**THE PROBLEM:** Transcribe each record exactly; skip any picture.

**DATA FOR PROCESSING:**

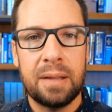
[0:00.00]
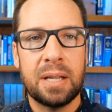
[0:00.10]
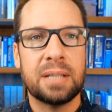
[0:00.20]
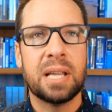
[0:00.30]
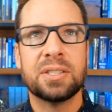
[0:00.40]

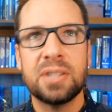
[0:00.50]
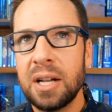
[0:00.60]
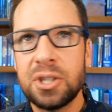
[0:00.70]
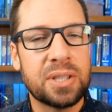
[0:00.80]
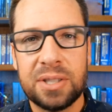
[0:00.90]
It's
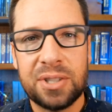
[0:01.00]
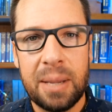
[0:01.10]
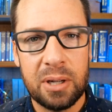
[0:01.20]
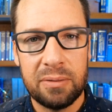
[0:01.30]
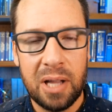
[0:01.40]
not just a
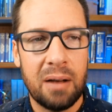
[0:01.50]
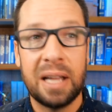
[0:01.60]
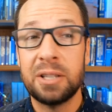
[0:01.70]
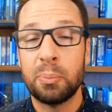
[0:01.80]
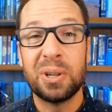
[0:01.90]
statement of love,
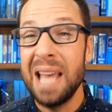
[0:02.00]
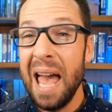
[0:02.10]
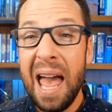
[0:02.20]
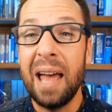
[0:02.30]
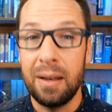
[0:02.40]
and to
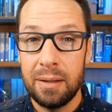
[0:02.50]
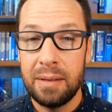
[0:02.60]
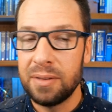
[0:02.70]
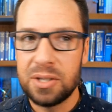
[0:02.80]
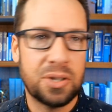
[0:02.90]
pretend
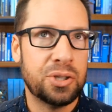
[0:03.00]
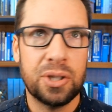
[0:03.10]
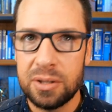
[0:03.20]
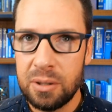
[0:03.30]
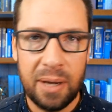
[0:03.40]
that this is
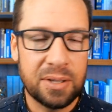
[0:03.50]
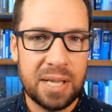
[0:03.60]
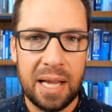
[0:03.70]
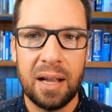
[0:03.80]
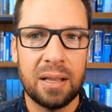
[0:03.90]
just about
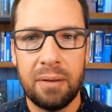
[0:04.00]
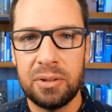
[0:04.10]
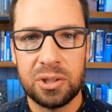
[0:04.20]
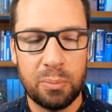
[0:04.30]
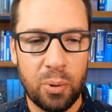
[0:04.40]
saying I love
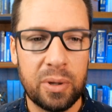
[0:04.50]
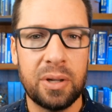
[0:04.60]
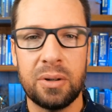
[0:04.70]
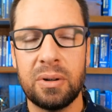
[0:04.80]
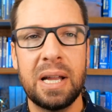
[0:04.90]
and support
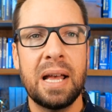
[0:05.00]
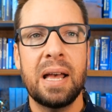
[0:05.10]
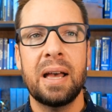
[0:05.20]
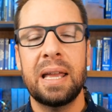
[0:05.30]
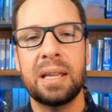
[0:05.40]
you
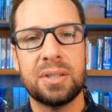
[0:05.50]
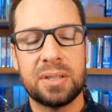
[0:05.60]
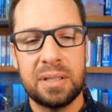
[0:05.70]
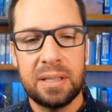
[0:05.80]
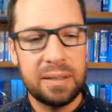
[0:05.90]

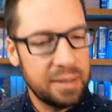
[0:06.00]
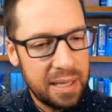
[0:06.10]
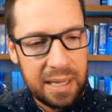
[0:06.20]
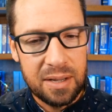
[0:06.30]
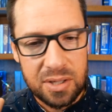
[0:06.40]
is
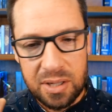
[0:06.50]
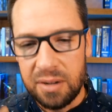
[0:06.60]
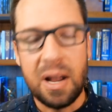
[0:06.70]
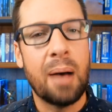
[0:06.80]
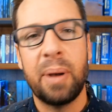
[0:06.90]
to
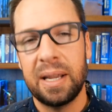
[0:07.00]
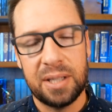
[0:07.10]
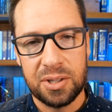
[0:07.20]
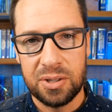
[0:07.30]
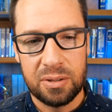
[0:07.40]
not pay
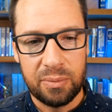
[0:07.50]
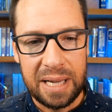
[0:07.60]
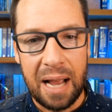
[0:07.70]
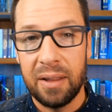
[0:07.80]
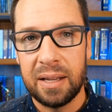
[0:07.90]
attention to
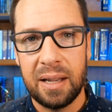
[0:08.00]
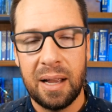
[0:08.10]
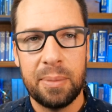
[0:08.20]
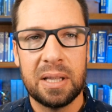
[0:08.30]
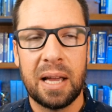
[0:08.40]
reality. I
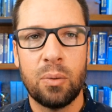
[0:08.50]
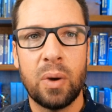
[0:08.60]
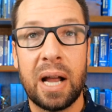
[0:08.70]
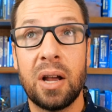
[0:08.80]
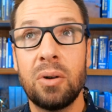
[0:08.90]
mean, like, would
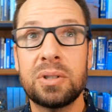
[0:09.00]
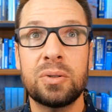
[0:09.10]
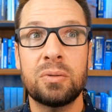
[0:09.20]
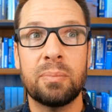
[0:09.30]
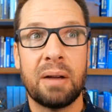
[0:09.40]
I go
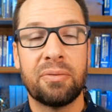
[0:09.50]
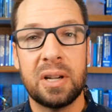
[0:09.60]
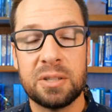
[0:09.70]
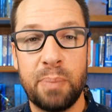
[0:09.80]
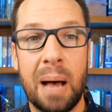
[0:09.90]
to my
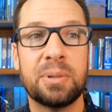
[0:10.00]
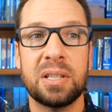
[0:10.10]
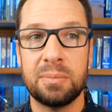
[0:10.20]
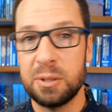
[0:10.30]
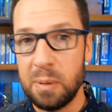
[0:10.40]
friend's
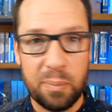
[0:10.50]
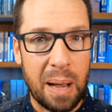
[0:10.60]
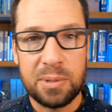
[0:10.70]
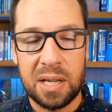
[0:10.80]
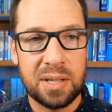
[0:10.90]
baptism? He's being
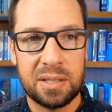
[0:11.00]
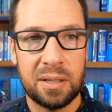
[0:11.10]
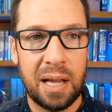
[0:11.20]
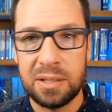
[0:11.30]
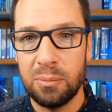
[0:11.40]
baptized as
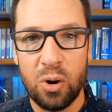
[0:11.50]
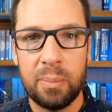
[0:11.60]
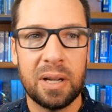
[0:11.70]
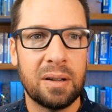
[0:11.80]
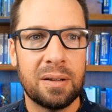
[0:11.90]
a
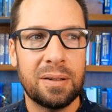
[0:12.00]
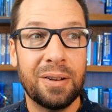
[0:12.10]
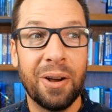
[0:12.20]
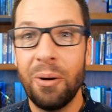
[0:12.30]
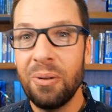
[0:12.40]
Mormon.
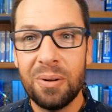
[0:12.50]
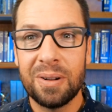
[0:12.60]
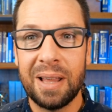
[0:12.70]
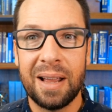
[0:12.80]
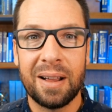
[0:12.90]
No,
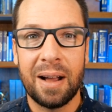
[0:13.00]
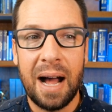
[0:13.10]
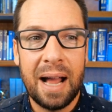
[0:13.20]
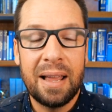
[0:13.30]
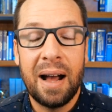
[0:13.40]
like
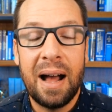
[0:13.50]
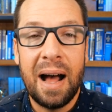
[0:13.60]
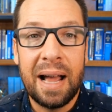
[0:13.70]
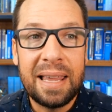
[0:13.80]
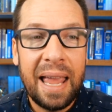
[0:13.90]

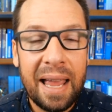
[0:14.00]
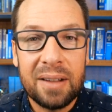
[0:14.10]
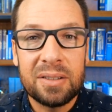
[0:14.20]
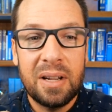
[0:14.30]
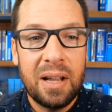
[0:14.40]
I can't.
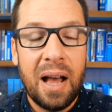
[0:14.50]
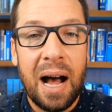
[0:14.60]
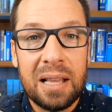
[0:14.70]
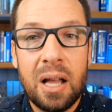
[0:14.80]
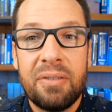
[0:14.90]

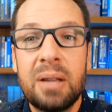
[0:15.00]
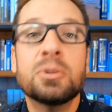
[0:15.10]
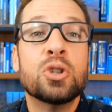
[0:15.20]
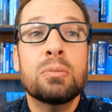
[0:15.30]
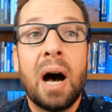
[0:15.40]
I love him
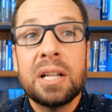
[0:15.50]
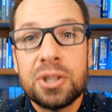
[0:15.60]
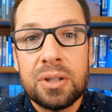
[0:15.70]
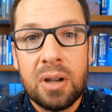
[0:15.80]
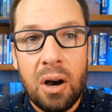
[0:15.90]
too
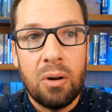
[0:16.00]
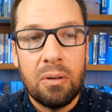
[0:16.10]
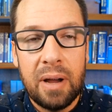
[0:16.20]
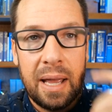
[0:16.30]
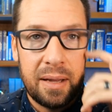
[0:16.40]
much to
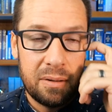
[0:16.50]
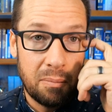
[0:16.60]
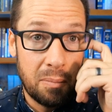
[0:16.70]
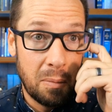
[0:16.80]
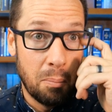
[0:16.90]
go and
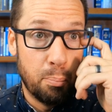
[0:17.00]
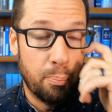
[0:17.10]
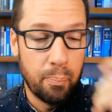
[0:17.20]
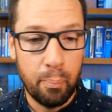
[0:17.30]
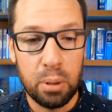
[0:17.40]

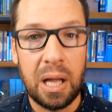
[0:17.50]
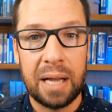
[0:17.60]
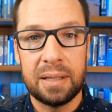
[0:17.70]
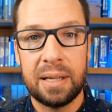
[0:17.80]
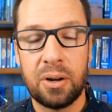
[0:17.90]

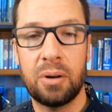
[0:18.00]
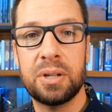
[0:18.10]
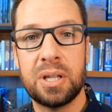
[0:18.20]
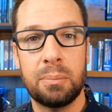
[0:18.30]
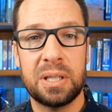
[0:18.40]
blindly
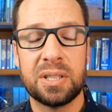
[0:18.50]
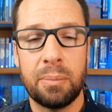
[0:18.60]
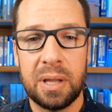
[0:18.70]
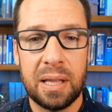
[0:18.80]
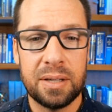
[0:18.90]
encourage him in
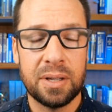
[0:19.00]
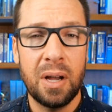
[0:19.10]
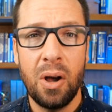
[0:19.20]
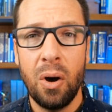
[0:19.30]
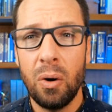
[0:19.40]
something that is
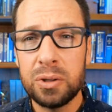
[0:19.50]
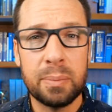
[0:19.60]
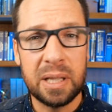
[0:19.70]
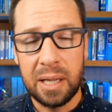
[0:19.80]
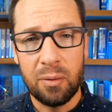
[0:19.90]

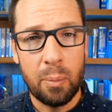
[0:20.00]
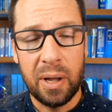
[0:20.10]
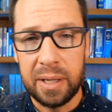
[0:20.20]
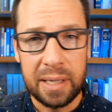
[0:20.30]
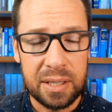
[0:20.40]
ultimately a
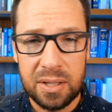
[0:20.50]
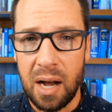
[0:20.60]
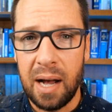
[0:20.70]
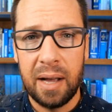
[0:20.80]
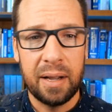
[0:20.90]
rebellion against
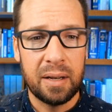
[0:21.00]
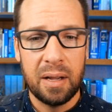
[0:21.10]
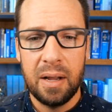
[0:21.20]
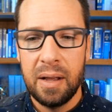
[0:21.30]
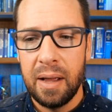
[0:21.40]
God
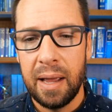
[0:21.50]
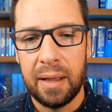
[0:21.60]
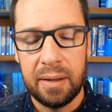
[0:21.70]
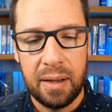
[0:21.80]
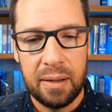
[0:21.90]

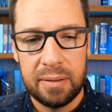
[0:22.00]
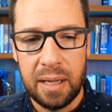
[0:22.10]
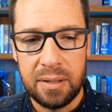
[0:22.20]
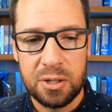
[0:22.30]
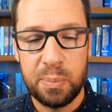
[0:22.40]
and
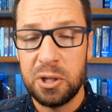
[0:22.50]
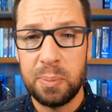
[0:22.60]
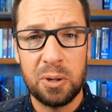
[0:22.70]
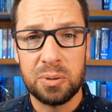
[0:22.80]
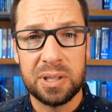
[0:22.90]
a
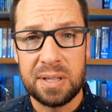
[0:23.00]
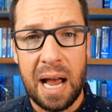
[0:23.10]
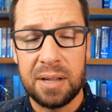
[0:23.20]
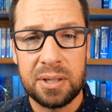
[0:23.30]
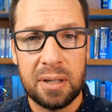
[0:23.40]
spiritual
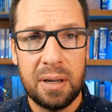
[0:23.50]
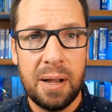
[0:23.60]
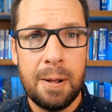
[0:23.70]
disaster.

**SOLUTION BELOW:**
[0:00.00]
[0:00.10]
[0:00.20]
[0:00.30]
[0:00.40]

[0:00.50]
[0:00.60]
[0:00.70]
[0:00.80]
[0:00.90]
It's
[0:01.00]
[0:01.10]
[0:01.20]
[0:01.30]
[0:01.40]
not just a
[0:01.50]
[0:01.60]
[0:01.70]
[0:01.80]
[0:01.90]
statement of love,
[0:02.00]
[0:02.10]
[0:02.20]
[0:02.30]
[0:02.40]
and to
[0:02.50]
[0:02.60]
[0:02.70]
[0:02.80]
[0:02.90]
pretend
[0:03.00]
[0:03.10]
[0:03.20]
[0:03.30]
[0:03.40]
that this is
[0:03.50]
[0:03.60]
[0:03.70]
[0:03.80]
[0:03.90]
just about
[0:04.00]
[0:04.10]
[0:04.20]
[0:04.30]
[0:04.40]
saying I love
[0:04.50]
[0:04.60]
[0:04.70]
[0:04.80]
[0:04.90]
and support
[0:05.00]
[0:05.10]
[0:05.20]
[0:05.30]
[0:05.40]
you
[0:05.50]
[0:05.60]
[0:05.70]
[0:05.80]
[0:05.90]

[0:06.00]
[0:06.10]
[0:06.20]
[0:06.30]
[0:06.40]
is
[0:06.50]
[0:06.60]
[0:06.70]
[0:06.80]
[0:06.90]
to
[0:07.00]
[0:07.10]
[0:07.20]
[0:07.30]
[0:07.40]
not pay
[0:07.50]
[0:07.60]
[0:07.70]
[0:07.80]
[0:07.90]
attention to
[0:08.00]
[0:08.10]
[0:08.20]
[0:08.30]
[0:08.40]
reality. I
[0:08.50]
[0:08.60]
[0:08.70]
[0:08.80]
[0:08.90]
mean, like, would
[0:09.00]
[0:09.10]
[0:09.20]
[0:09.30]
[0:09.40]
I go
[0:09.50]
[0:09.60]
[0:09.70]
[0:09.80]
[0:09.90]
to my
[0:10.00]
[0:10.10]
[0:10.20]
[0:10.30]
[0:10.40]
friend's
[0:10.50]
[0:10.60]
[0:10.70]
[0:10.80]
[0:10.90]
baptism? He's being
[0:11.00]
[0:11.10]
[0:11.20]
[0:11.30]
[0:11.40]
baptized as
[0:11.50]
[0:11.60]
[0:11.70]
[0:11.80]
[0:11.90]
a
[0:12.00]
[0:12.10]
[0:12.20]
[0:12.30]
[0:12.40]
Mormon.
[0:12.50]
[0:12.60]
[0:12.70]
[0:12.80]
[0:12.90]
No,
[0:13.00]
[0:13.10]
[0:13.20]
[0:13.30]
[0:13.40]
like
[0:13.50]
[0:13.60]
[0:13.70]
[0:13.80]
[0:13.90]

[0:14.00]
[0:14.10]
[0:14.20]
[0:14.30]
[0:14.40]
I can't.
[0:14.50]
[0:14.60]
[0:14.70]
[0:14.80]
[0:14.90]

[0:15.00]
[0:15.10]
[0:15.20]
[0:15.30]
[0:15.40]
I love him
[0:15.50]
[0:15.60]
[0:15.70]
[0:15.80]
[0:15.90]
too
[0:16.00]
[0:16.10]
[0:16.20]
[0:16.30]
[0:16.40]
much to
[0:16.50]
[0:16.60]
[0:16.70]
[0:16.80]
[0:16.90]
go and
[0:17.00]
[0:17.10]
[0:17.20]
[0:17.30]
[0:17.40]

[0:17.50]
[0:17.60]
[0:17.70]
[0:17.80]
[0:17.90]

[0:18.00]
[0:18.10]
[0:18.20]
[0:18.30]
[0:18.40]
blindly
[0:18.50]
[0:18.60]
[0:18.70]
[0:18.80]
[0:18.90]
encourage him in
[0:19.00]
[0:19.10]
[0:19.20]
[0:19.30]
[0:19.40]
something that is
[0:19.50]
[0:19.60]
[0:19.70]
[0:19.80]
[0:19.90]

[0:20.00]
[0:20.10]
[0:20.20]
[0:20.30]
[0:20.40]
ultimately a
[0:20.50]
[0:20.60]
[0:20.70]
[0:20.80]
[0:20.90]
rebellion against
[0:21.00]
[0:21.10]
[0:21.20]
[0:21.30]
[0:21.40]
God
[0:21.50]
[0:21.60]
[0:21.70]
[0:21.80]
[0:21.90]

[0:22.00]
[0:22.10]
[0:22.20]
[0:22.30]
[0:22.40]
and
[0:22.50]
[0:22.60]
[0:22.70]
[0:22.80]
[0:22.90]
a
[0:23.00]
[0:23.10]
[0:23.20]
[0:23.30]
[0:23.40]
spiritual
[0:23.50]
[0:23.60]
[0:23.70]
disaster.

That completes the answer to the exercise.